(GIVEN RECORDS Opens)

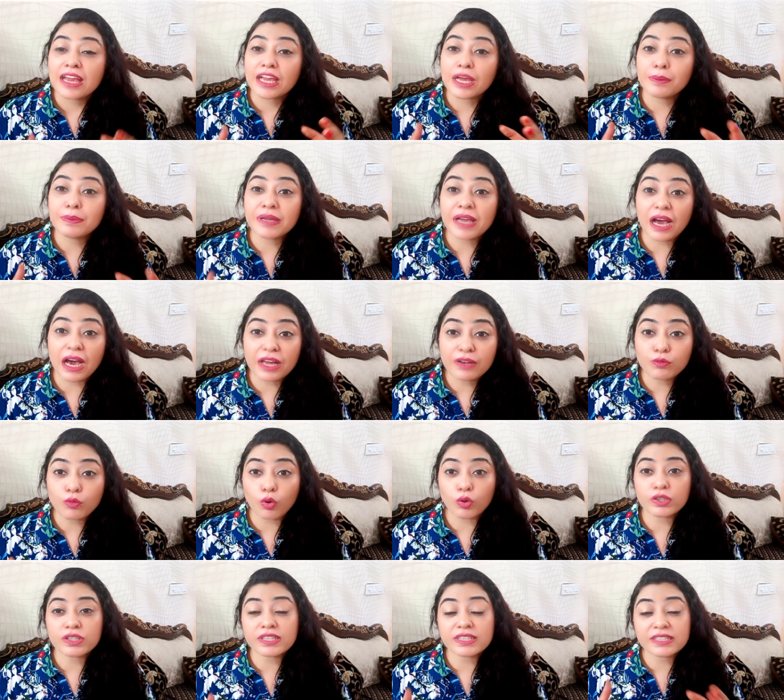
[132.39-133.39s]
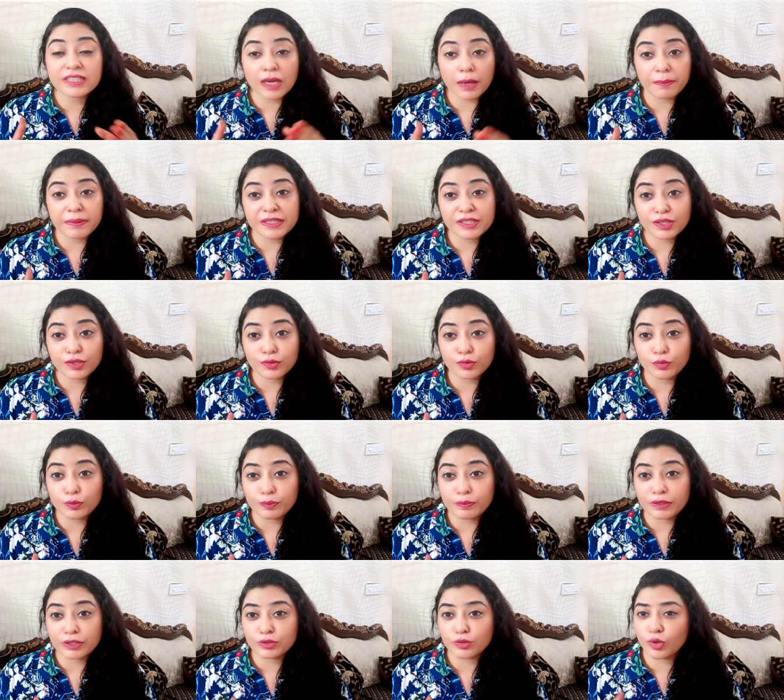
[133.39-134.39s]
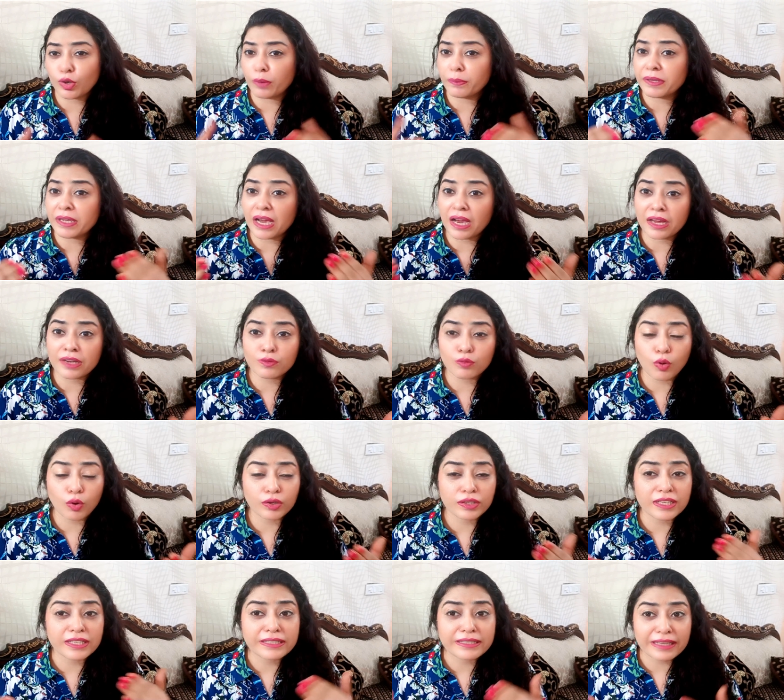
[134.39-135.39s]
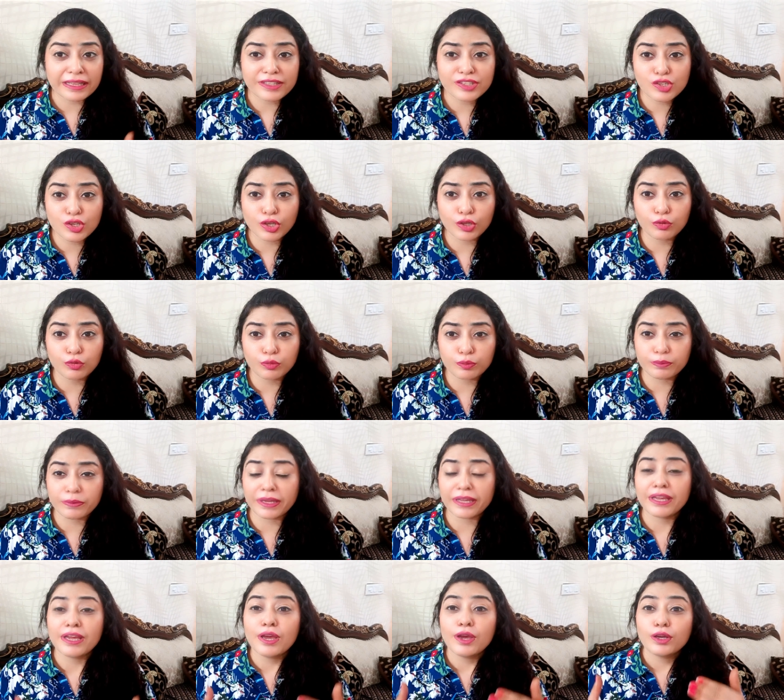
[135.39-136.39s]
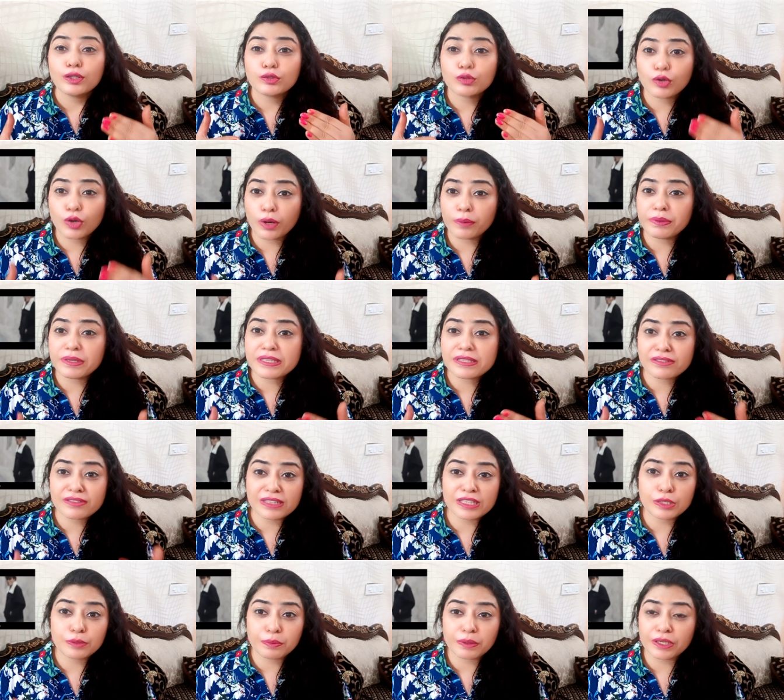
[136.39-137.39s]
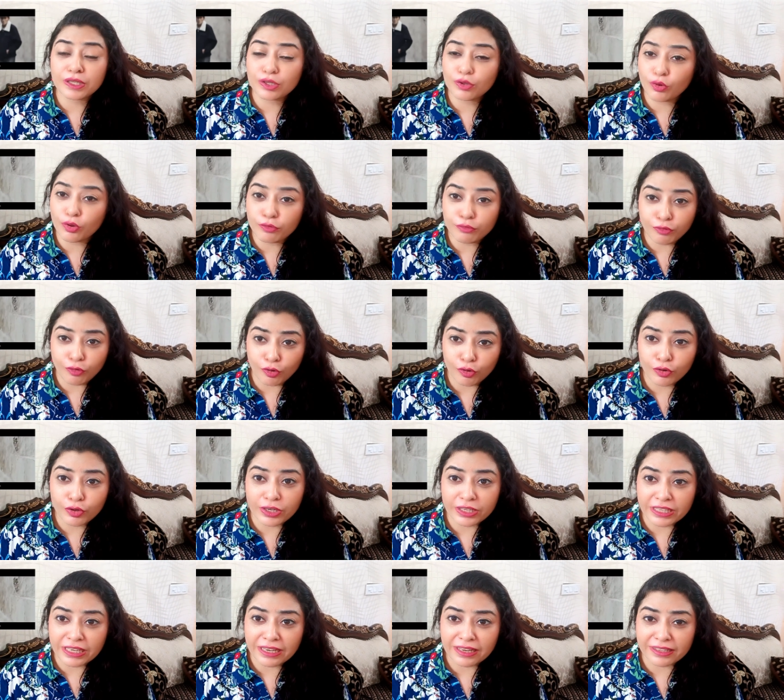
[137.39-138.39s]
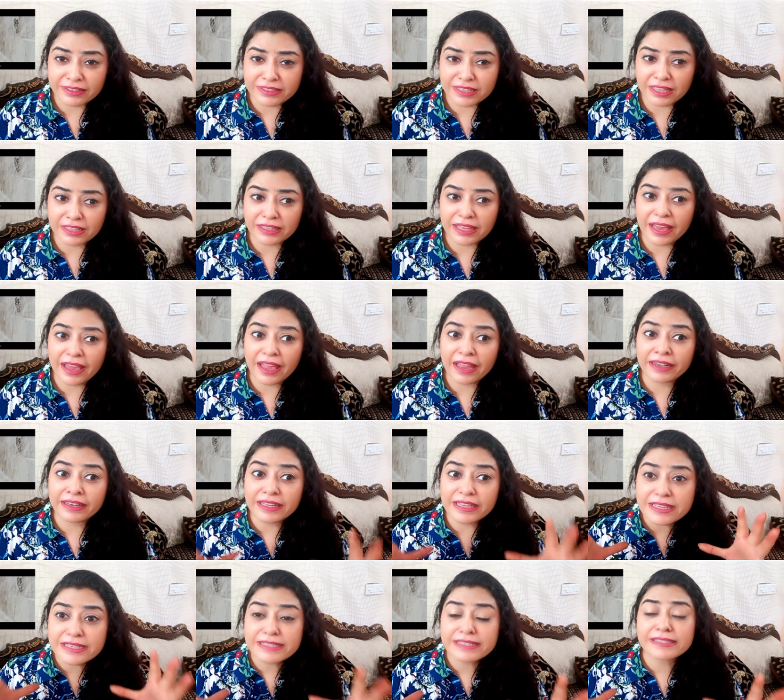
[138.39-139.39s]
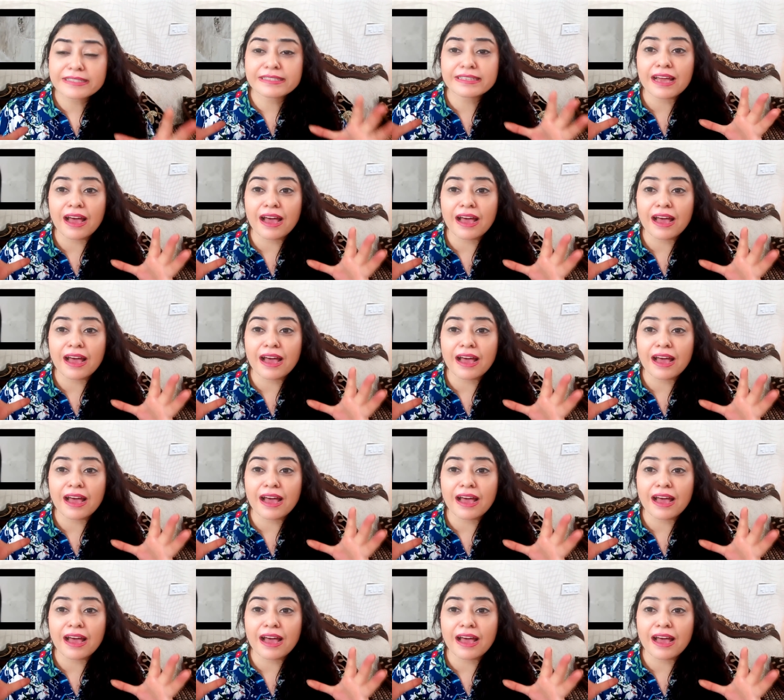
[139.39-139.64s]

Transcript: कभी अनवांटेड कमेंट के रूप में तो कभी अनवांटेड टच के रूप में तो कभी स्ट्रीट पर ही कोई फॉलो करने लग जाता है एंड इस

(GIVEN RECORDS Closes)

In your output, repeat the listing above exactly and include none of the pictures.

[132.39-133.39s]
[133.39-134.39s]
[134.39-135.39s]
[135.39-136.39s]
[136.39-137.39s]
[137.39-138.39s]
[138.39-139.39s]
[139.39-139.64s]

Transcript: कभी अनवांटेड कमेंट के रूप में तो कभी अनवांटेड टच के रूप में तो कभी स्ट्रीट पर ही कोई फॉलो करने लग जाता है एंड इस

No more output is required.